PROBLEM REQUIREMENTS:
Skip the pictures and write out, word for word, the lines below from the one with "[2716.61-2717.61s]" through the one with "(7.20 s to 8.10 s)", inclusive.

(Dataset entries)
----
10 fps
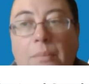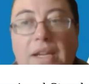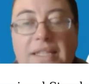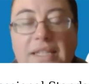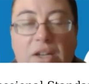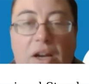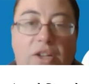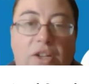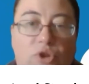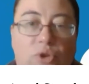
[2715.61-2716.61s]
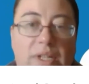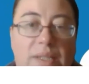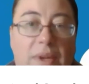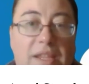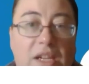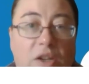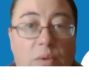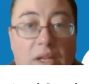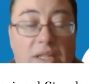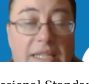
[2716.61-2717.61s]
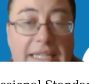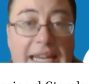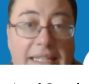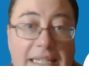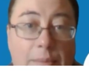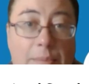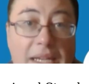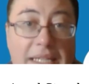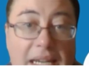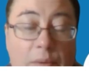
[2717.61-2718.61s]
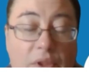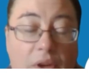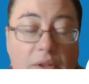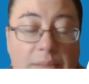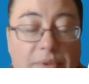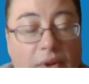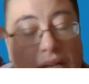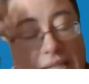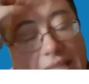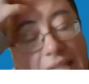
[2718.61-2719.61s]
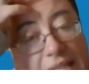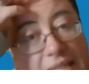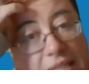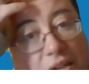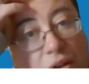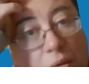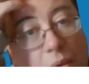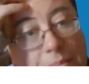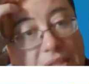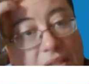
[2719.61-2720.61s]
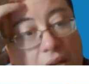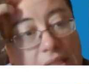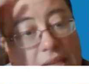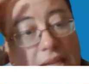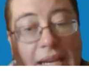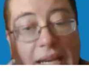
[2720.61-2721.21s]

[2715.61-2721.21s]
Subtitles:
but it's entirely your choice whether you undertake CPD with those providers listed on our website.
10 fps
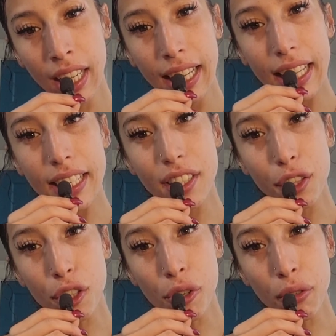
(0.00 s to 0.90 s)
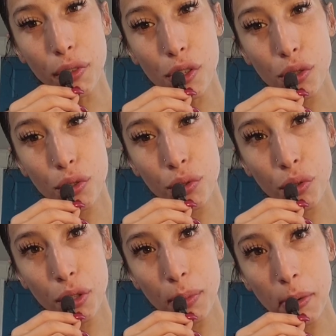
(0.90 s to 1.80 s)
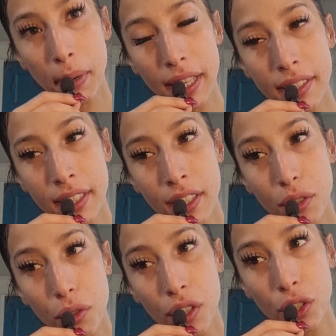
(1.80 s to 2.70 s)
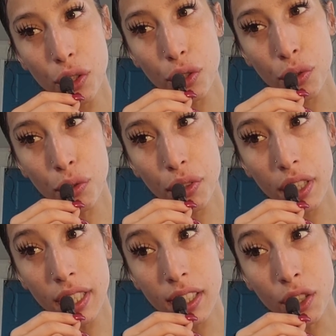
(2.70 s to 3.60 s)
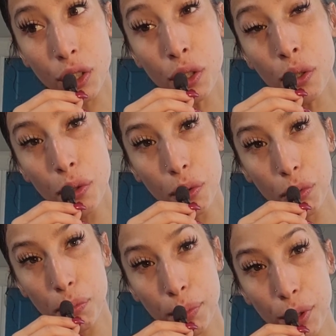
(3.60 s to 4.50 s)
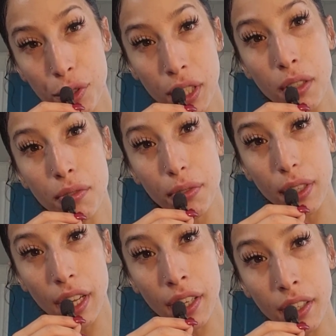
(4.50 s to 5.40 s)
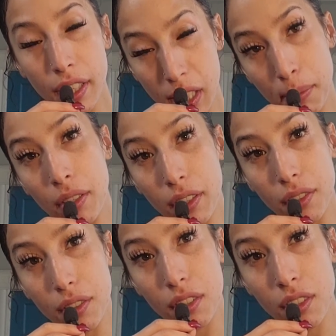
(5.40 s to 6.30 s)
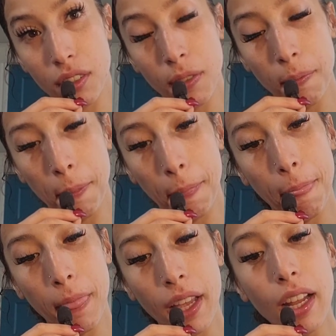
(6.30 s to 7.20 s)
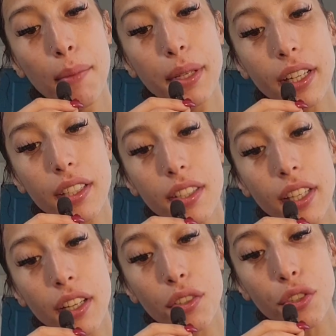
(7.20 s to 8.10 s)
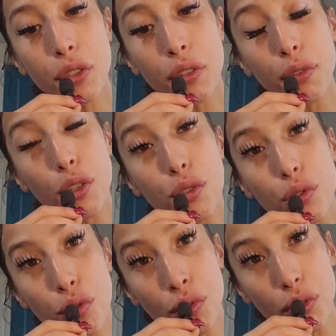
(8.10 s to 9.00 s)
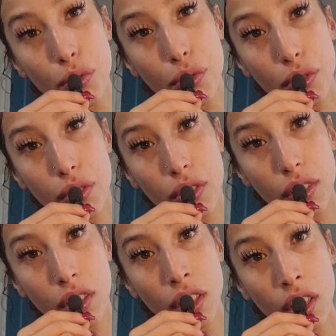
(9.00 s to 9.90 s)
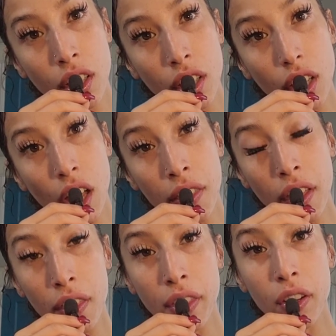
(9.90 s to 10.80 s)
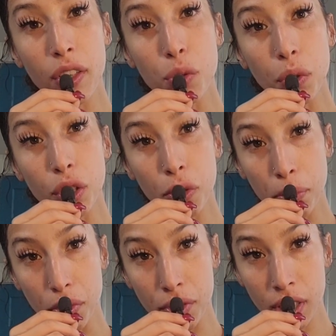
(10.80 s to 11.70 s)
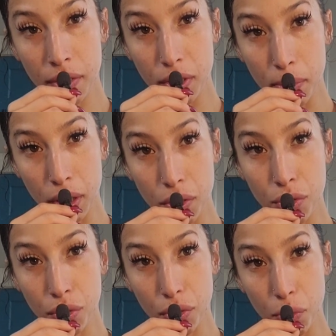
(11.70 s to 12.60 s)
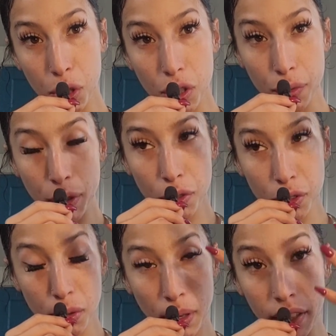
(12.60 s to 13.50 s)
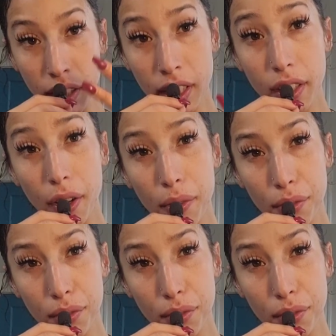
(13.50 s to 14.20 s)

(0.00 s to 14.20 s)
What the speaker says: Is it the universal truth about Pisces, or is it the truth that is that you perceive and experience? Because there's universal truth, and then there is what you perceive to be the truth, which is filtered by the ego.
----
EXERCISE SOLUTION:
[2716.61-2717.61s]
[2717.61-2718.61s]
[2718.61-2719.61s]
[2719.61-2720.61s]
[2720.61-2721.21s]

[2715.61-2721.21s]
Subtitles:
but it's entirely your choice whether you undertake CPD with those providers listed on our website.
10 fps
(0.00 s to 0.90 s)
(0.90 s to 1.80 s)
(1.80 s to 2.70 s)
(2.70 s to 3.60 s)
(3.60 s to 4.50 s)
(4.50 s to 5.40 s)
(5.40 s to 6.30 s)
(6.30 s to 7.20 s)
(7.20 s to 8.10 s)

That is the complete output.